What you have to do => The copy you give must match the records exactly, except that it holds no images.

==================================================

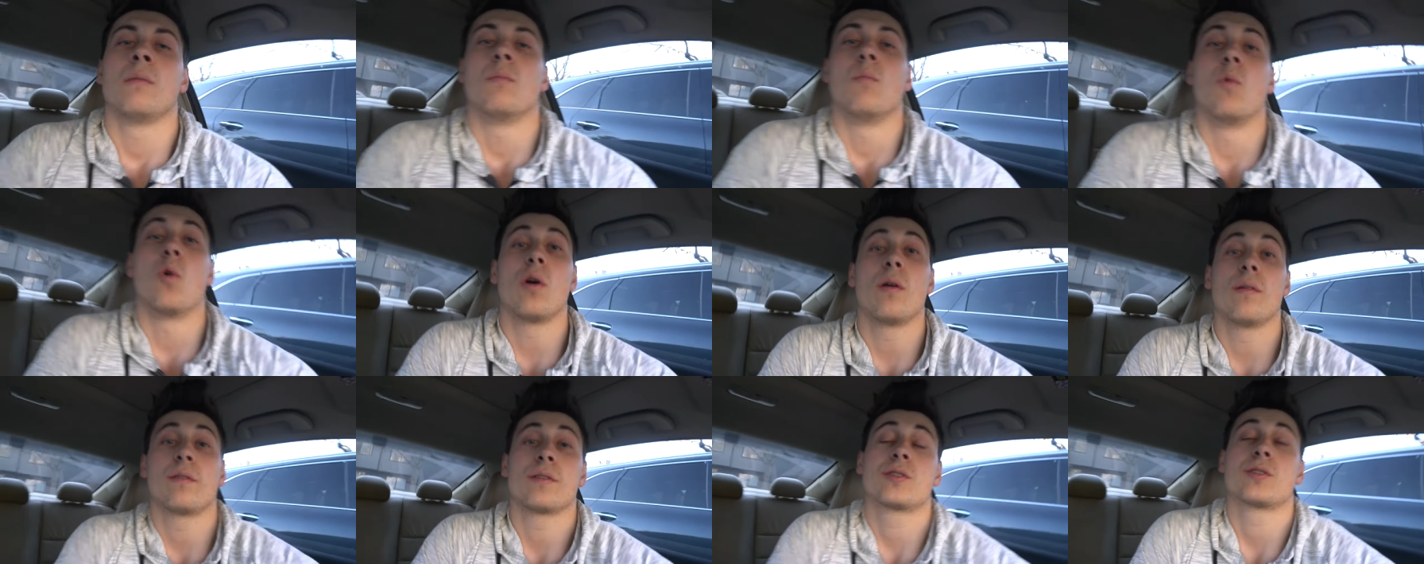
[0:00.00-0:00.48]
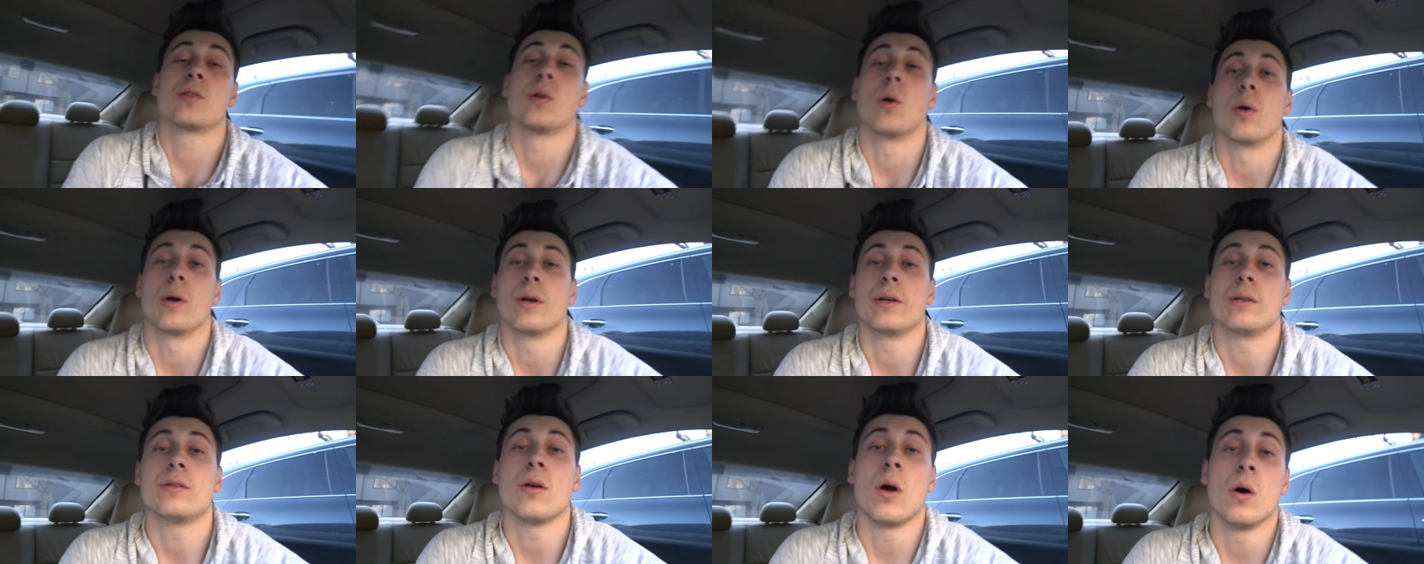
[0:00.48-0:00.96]
Moral of the
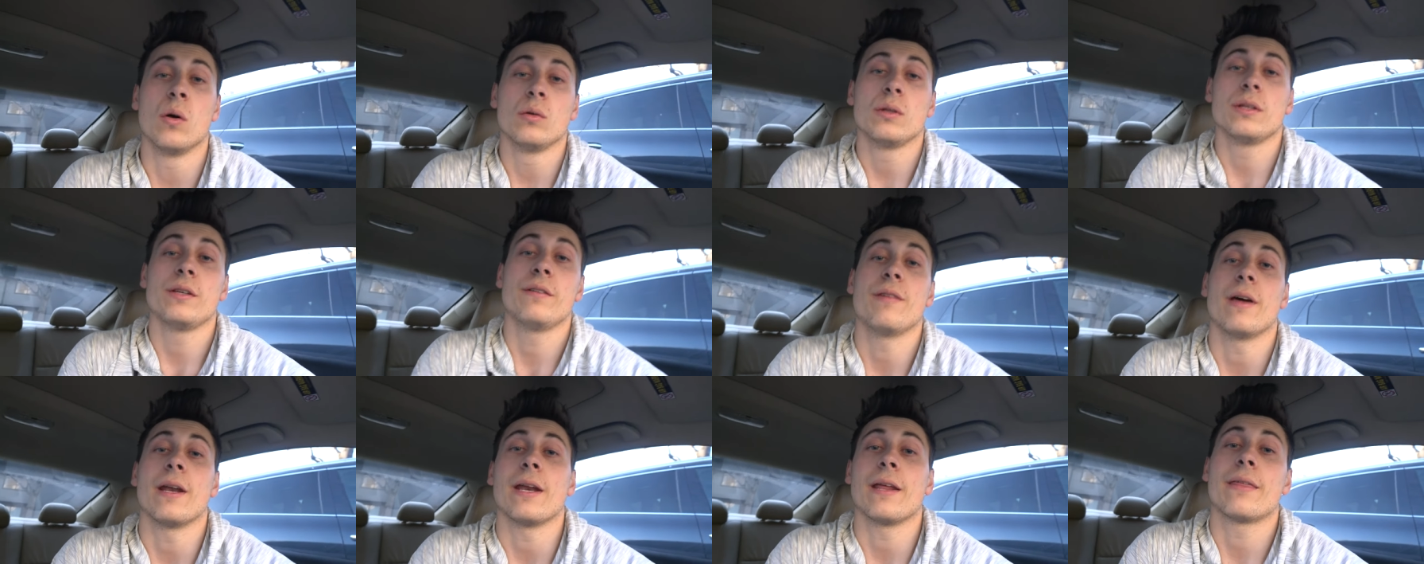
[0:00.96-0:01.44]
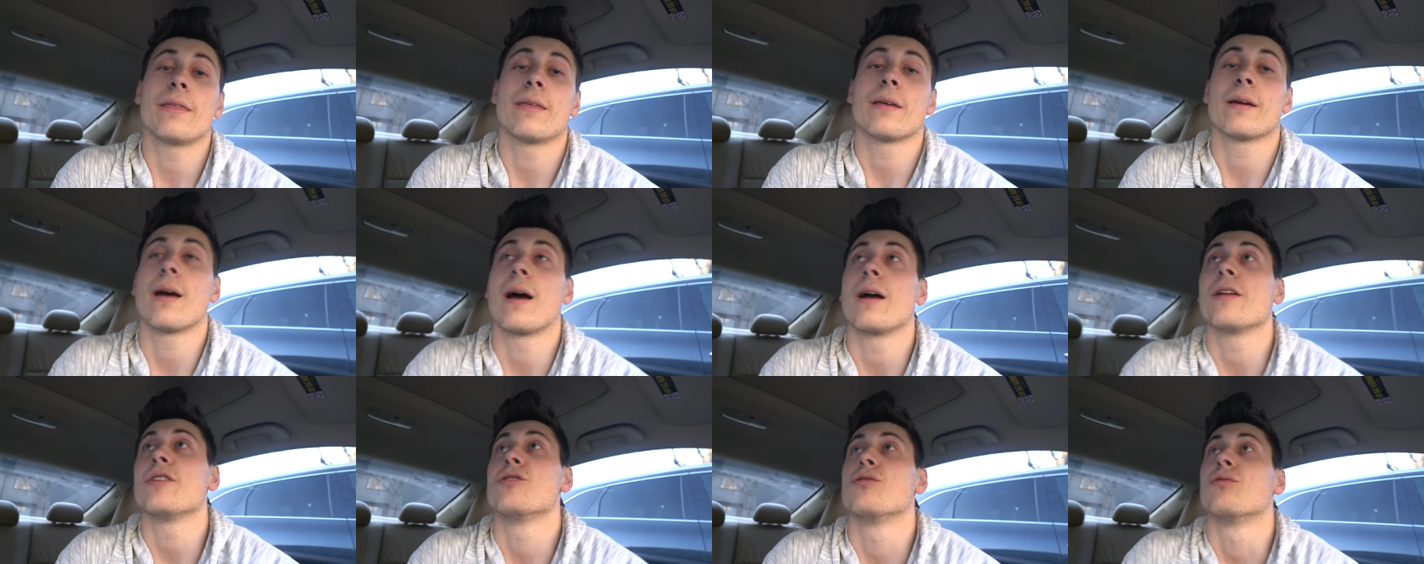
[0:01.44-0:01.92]
story, don't leave
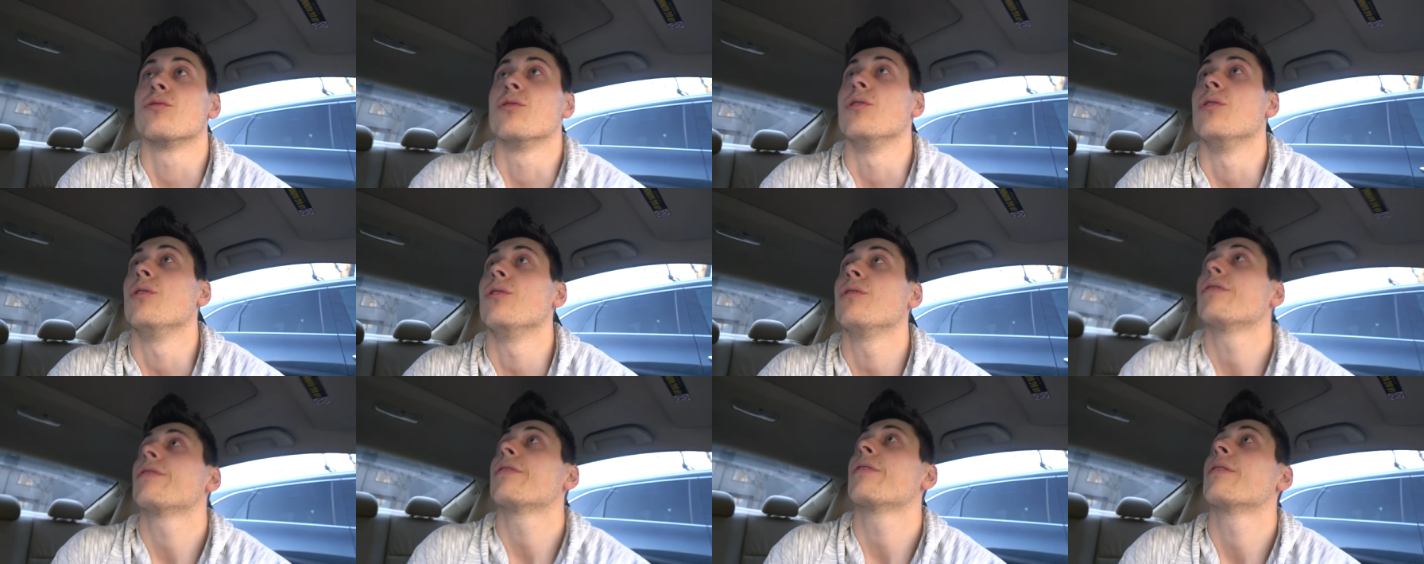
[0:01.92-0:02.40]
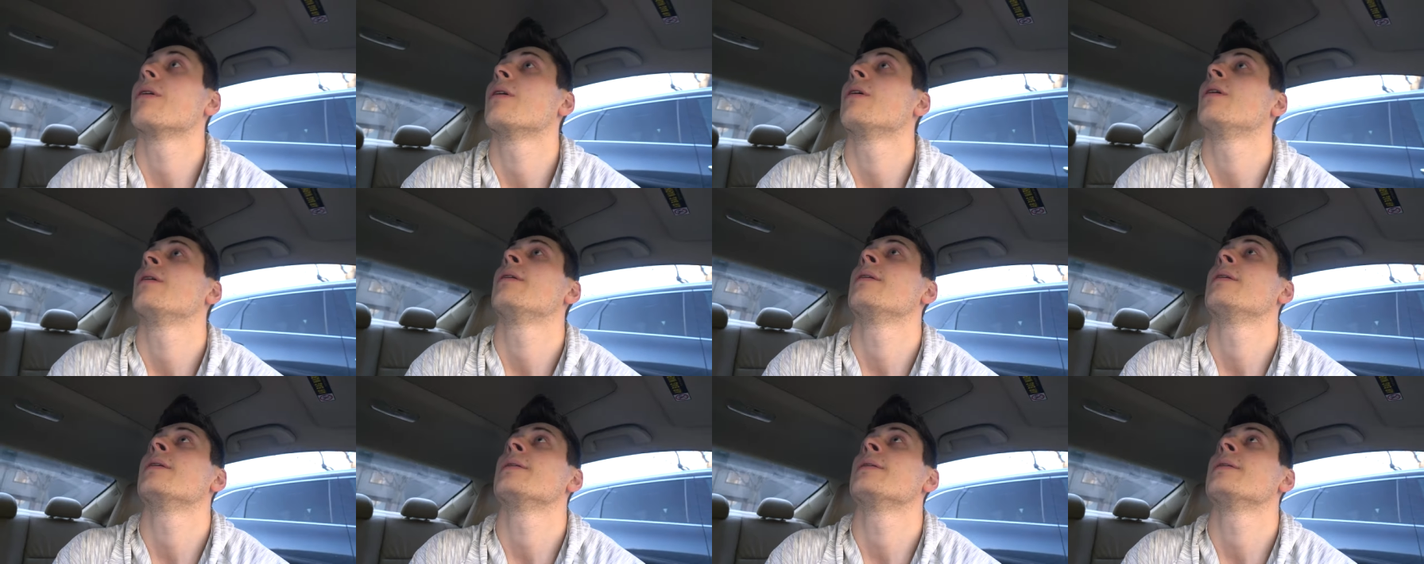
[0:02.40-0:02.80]
anything on your roof.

==================================================

Exercise answer =>
[0:00.00-0:00.48]
[0:00.48-0:00.96]
Moral of the
[0:00.96-0:01.44]
[0:01.44-0:01.92]
story, don't leave
[0:01.92-0:02.40]
[0:02.40-0:02.80]
anything on your roof.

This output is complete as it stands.